_Problem requirements_
From the first line to the last, write out the records exactly, leaving the pictures behind.

[Records excerpted from a collection]
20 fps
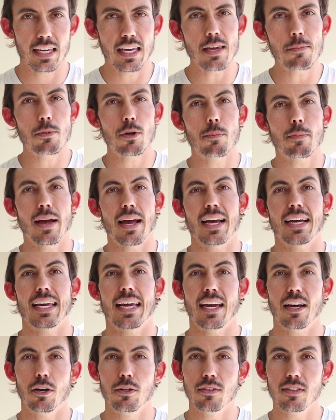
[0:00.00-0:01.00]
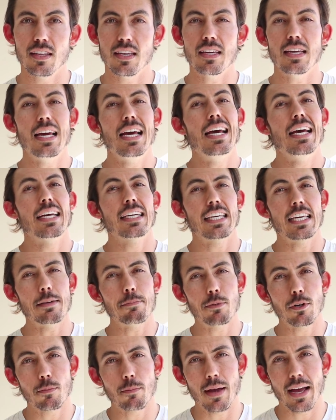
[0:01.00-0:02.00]
keep your back healthy,
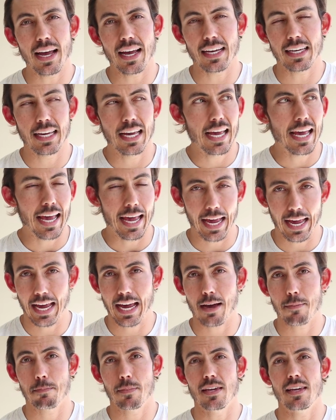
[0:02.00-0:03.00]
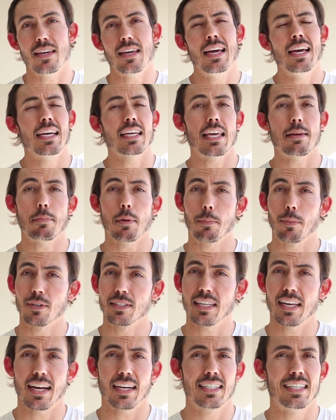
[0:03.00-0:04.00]
keep your back happy, keep it
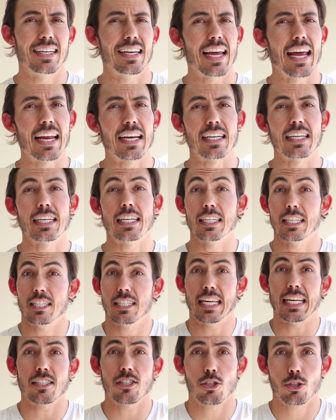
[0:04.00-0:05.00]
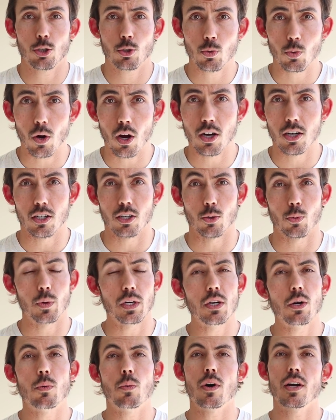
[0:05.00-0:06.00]
protected, and get stronger. We
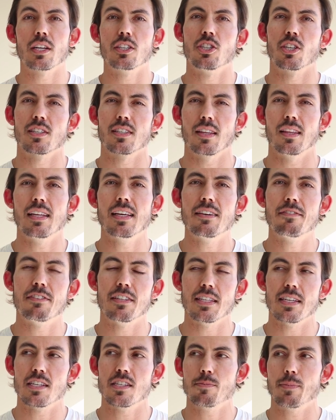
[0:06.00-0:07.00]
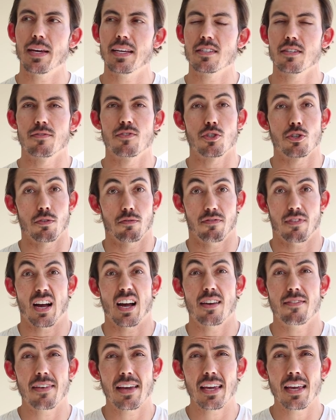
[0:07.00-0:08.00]
don't wanna just live in this space of
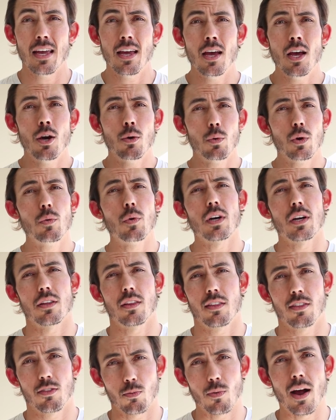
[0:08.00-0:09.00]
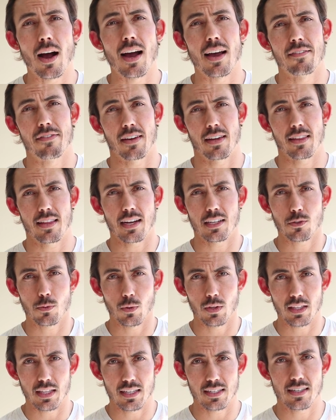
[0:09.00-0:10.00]
surviving, we wanna thrive, and that's
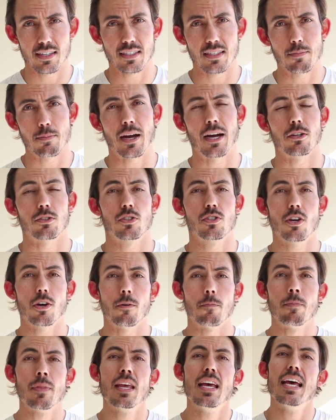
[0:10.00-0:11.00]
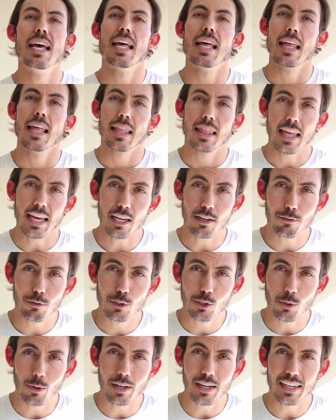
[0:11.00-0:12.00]
what this is about. So, thank you for
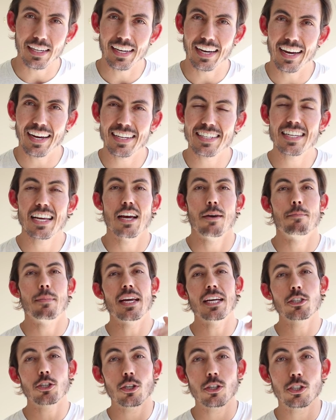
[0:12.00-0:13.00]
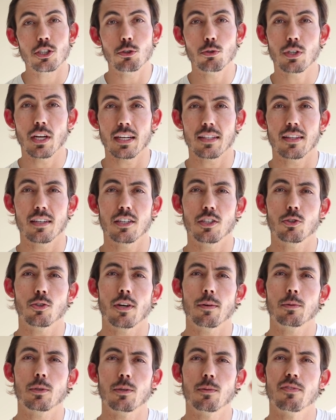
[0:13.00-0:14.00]
joining, guys. Make sure that you check the
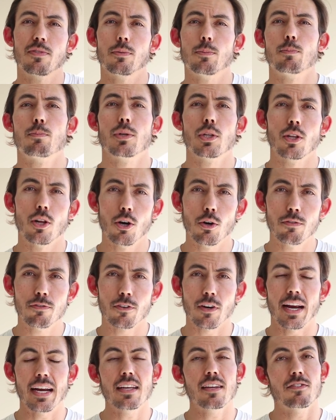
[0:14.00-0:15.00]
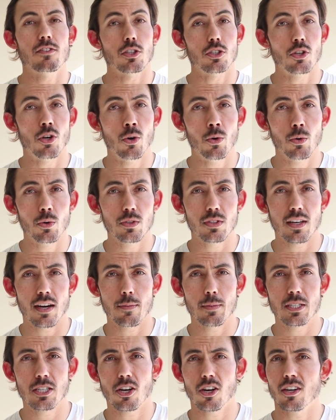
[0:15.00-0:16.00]
description below for any of the tools that
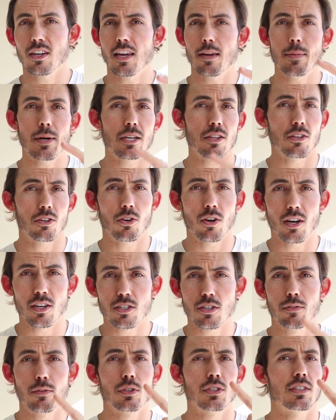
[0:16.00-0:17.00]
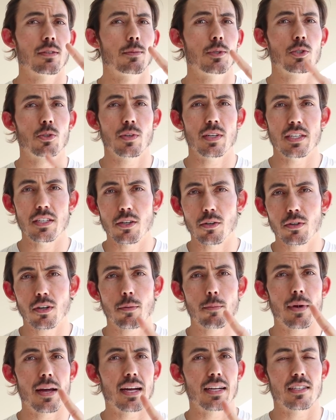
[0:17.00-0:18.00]
I've been talking about, the crossover symmetry, yoga
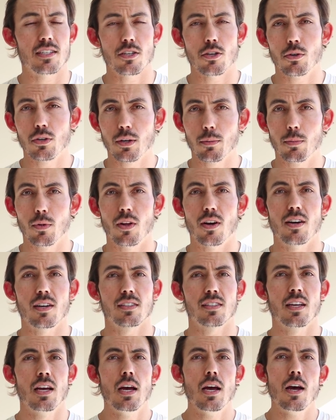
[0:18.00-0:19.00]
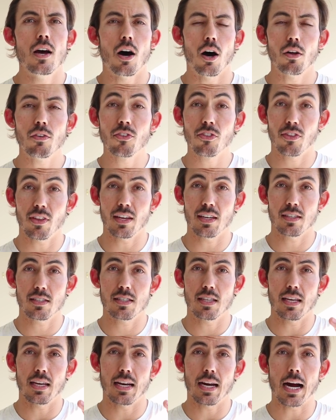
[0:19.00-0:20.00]
mats, yoga blocks, all the things
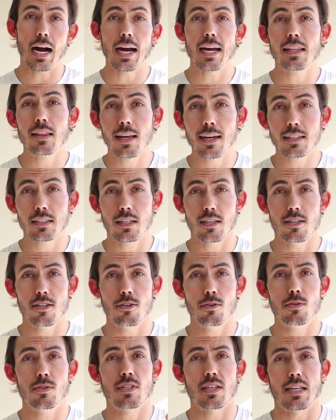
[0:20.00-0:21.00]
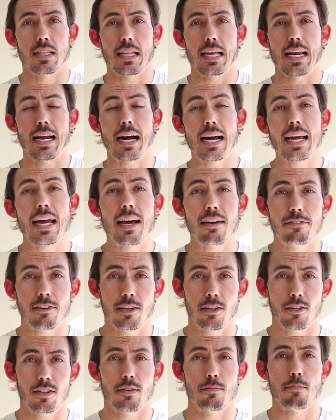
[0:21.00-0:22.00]
that I like to use and that I have
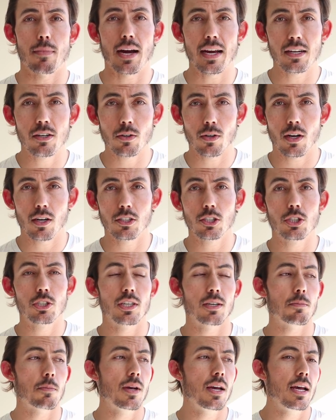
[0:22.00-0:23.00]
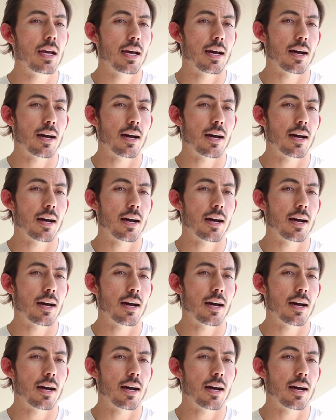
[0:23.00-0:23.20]
here in my garage gym,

_Completed exercise_
20 fps
[0:00.00-0:01.00]
[0:01.00-0:02.00]
keep your back healthy,
[0:02.00-0:03.00]
[0:03.00-0:04.00]
keep your back happy, keep it
[0:04.00-0:05.00]
[0:05.00-0:06.00]
protected, and get stronger. We
[0:06.00-0:07.00]
[0:07.00-0:08.00]
don't wanna just live in this space of
[0:08.00-0:09.00]
[0:09.00-0:10.00]
surviving, we wanna thrive, and that's
[0:10.00-0:11.00]
[0:11.00-0:12.00]
what this is about. So, thank you for
[0:12.00-0:13.00]
[0:13.00-0:14.00]
joining, guys. Make sure that you check the
[0:14.00-0:15.00]
[0:15.00-0:16.00]
description below for any of the tools that
[0:16.00-0:17.00]
[0:17.00-0:18.00]
I've been talking about, the crossover symmetry, yoga
[0:18.00-0:19.00]
[0:19.00-0:20.00]
mats, yoga blocks, all the things
[0:20.00-0:21.00]
[0:21.00-0:22.00]
that I like to use and that I have
[0:22.00-0:23.00]
[0:23.00-0:23.20]
here in my garage gym,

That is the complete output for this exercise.